Washington [US], February 16 : Pakistan's poor foreign exchange reserves and lack of financial reforms have increased its dependency on China, according to a media report.
"Pakistan's problem is it does not have enough foreign exchange reserves because the economy isn't growing fast enough for it to get money," VOA quoted Aparana Pande, a research fellow at the Hudson Institute, as saying with regard to the recent visit of Pakistan Prime Minister Imran Khan to China and the deepening relation between Islamabad and Beijing.
Islamabad is refusing to undertake structural reforms, which would enable the second and third tranches of the IMF and enable other foreign investors to invest money, Pande said.
Experts have also raised concerns over the rising debt of China on Islamabad with some saying that the relation between Beijing and Pakistan is a clear case of the communist regime's debt-trap diplomacy.
However, Madiha Afzal, a Brookings Institution fellow, cautioned against concluding too quickly that Chinese loans are bad for the Pakistani economy.
"It will depend on the terms of the loans, and China has proven to be a player which ... holds Pakistan to the terms of the loans. So Pakistan can't necessarily defer payments on those loans, even if it needs to or wants to," VOA quoted Afzal as saying.

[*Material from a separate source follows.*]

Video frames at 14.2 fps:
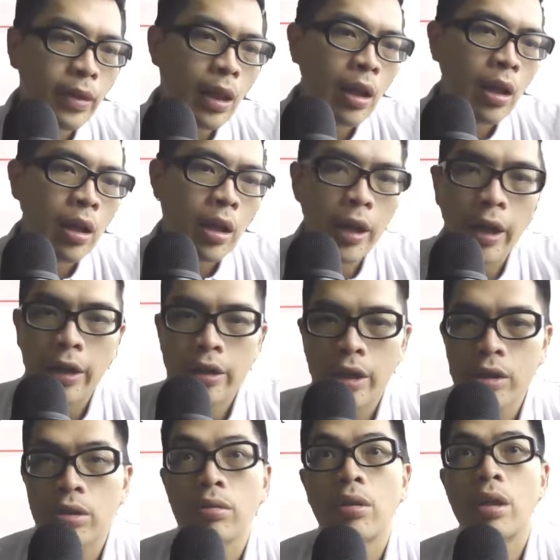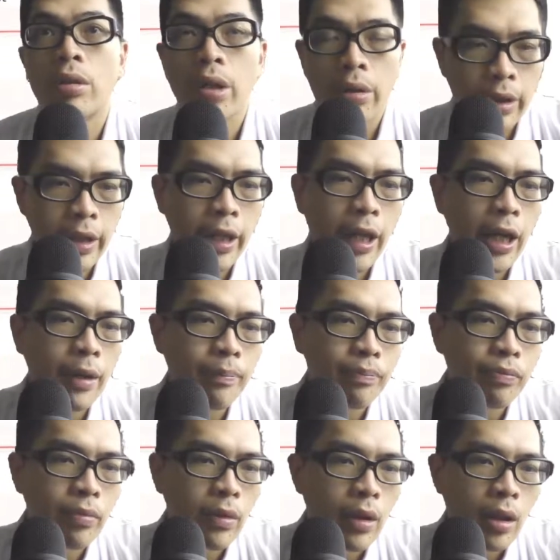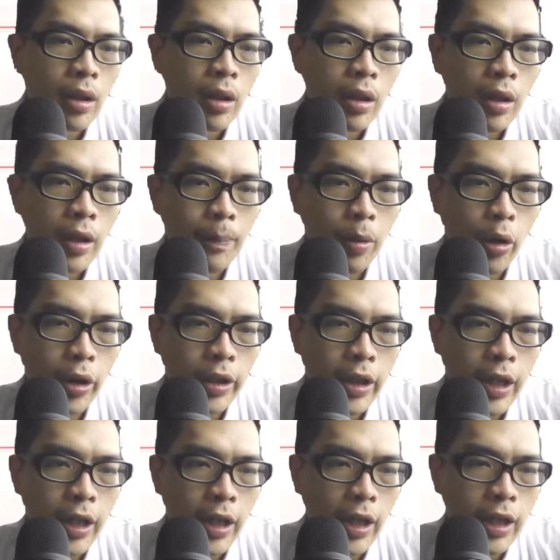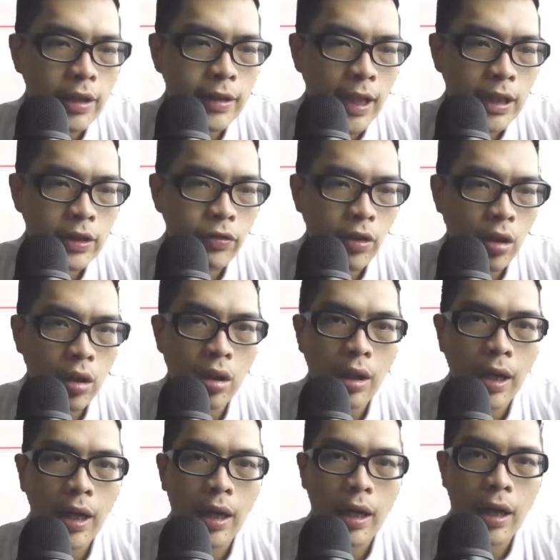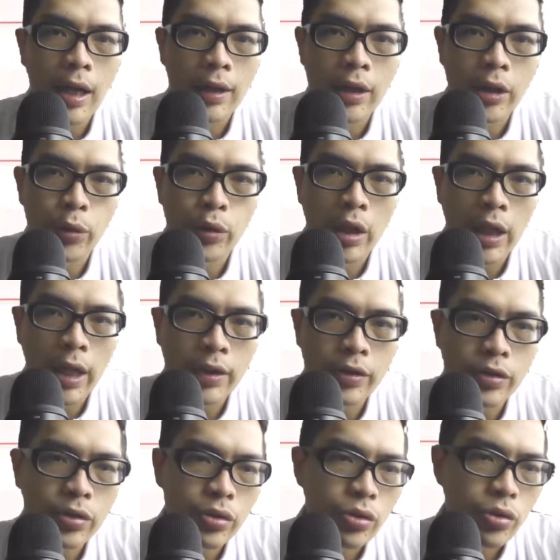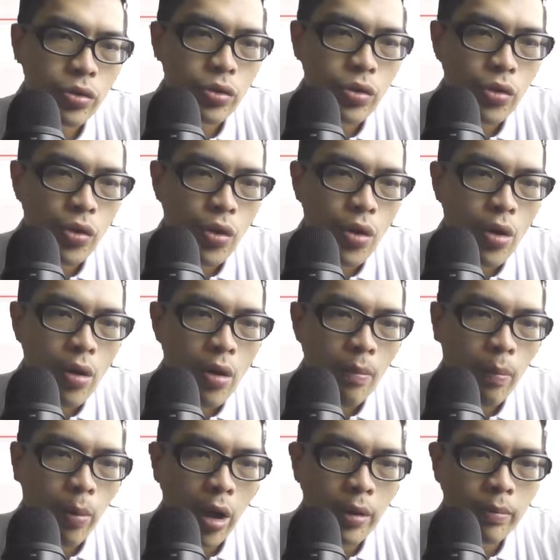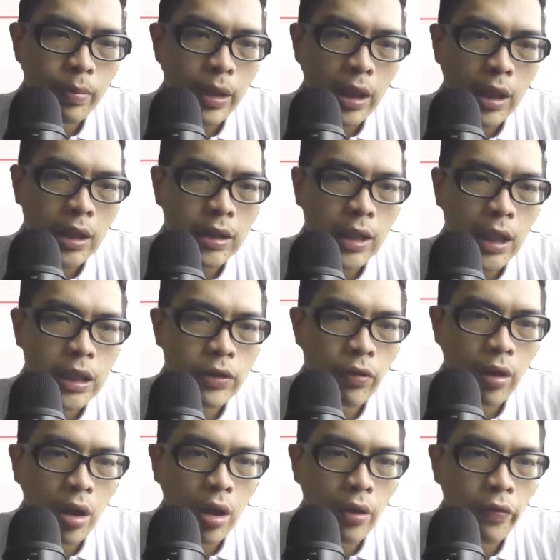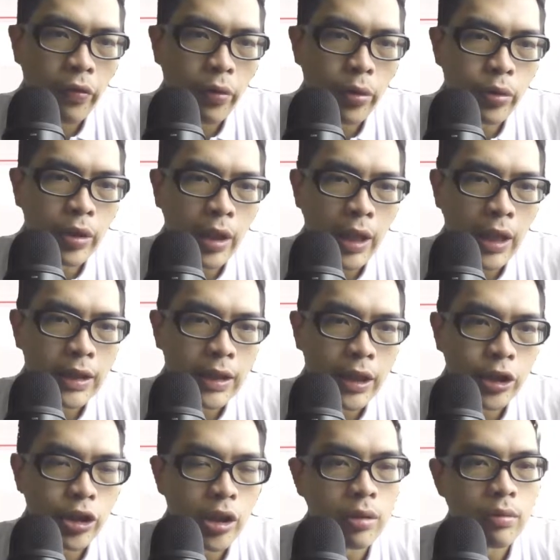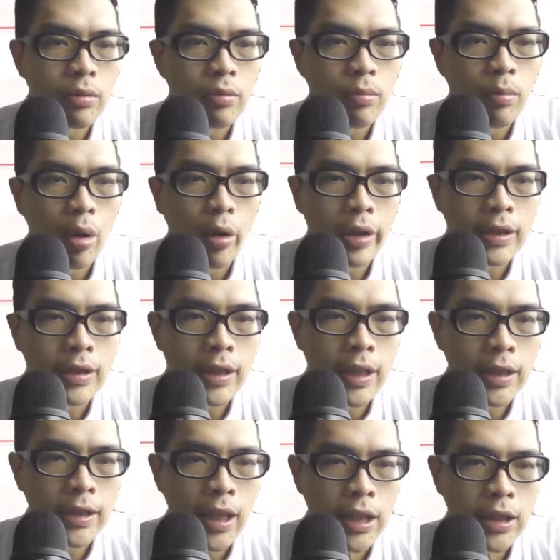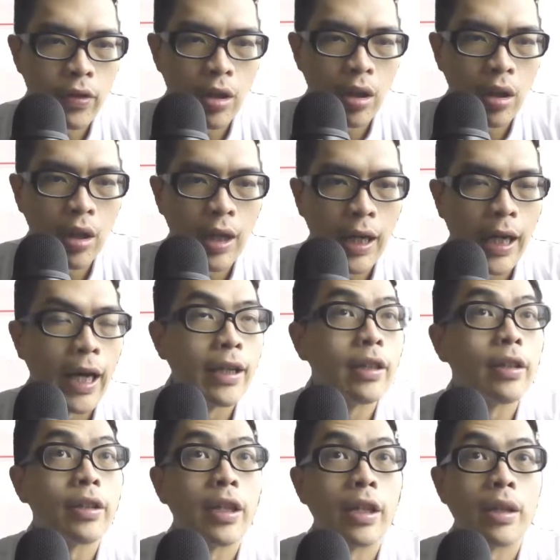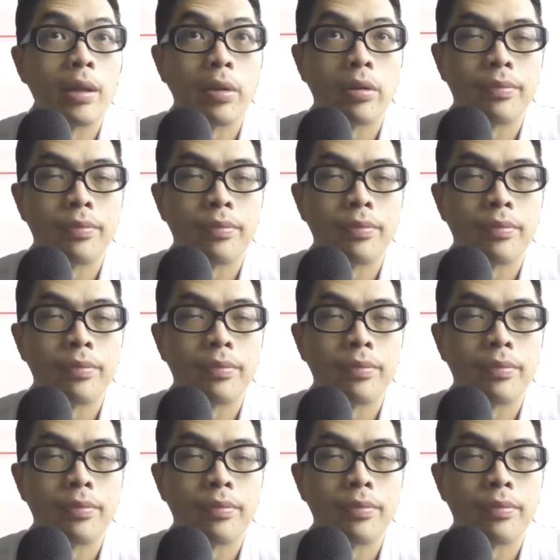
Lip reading: Okay, I just do a quick recap. Okay, point A stands for underutilized. Point B stands for full utilization. Point C stands for unattainable.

It came after Islamabad and Beijing released a joint statement on February 6 following Imran Khan's meeting with Chinese President Xi Jinping and Premier Li Keqiang.
The leaders of the two countries held an in-depth exchange of views on the entire spectrum of bilateral relations as well as the regional situations and international political landscape. The meetings were marked by traditional warmth, strategic mutual trust and commonality of views that characterize the Pakistan-China All-Weather Strategic Cooperative Partnership, according to the joint statement.

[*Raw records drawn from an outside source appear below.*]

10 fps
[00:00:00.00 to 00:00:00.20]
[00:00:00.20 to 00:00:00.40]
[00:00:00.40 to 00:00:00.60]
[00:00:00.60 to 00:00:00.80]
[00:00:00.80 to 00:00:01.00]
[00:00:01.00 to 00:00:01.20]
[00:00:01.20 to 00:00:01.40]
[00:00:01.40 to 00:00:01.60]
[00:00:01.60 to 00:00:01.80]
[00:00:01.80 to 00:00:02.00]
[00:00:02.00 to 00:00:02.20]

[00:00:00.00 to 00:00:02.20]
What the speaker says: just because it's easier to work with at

Reiterating his felicitations on the centenary of the Communist Party of China, Prime Minister Imran Khan lauded the role of CPC leadership with President Xi Jinping at its core for China's growth and prosperity and appreciated President Xi for his personal contribution to promoting the enduring Pakistan-China partnership, the statement read.
The meeting between the two leaders comes in the wake of the US-led diplomatic boycott of the Olympic Games to protest the allegations of human rights abuses in Xinjiang, which China denies.
The high-profile meeting was meant to showcase support for Beijing in this period of diplomatic tension, according to VOA.
The US-based publication also said that a series of new financial agreements between China and Pakistan are signalling a shift in political alignments in the region with implications for South Asian neighbours, the United States and for the economic future of Pakistan itself.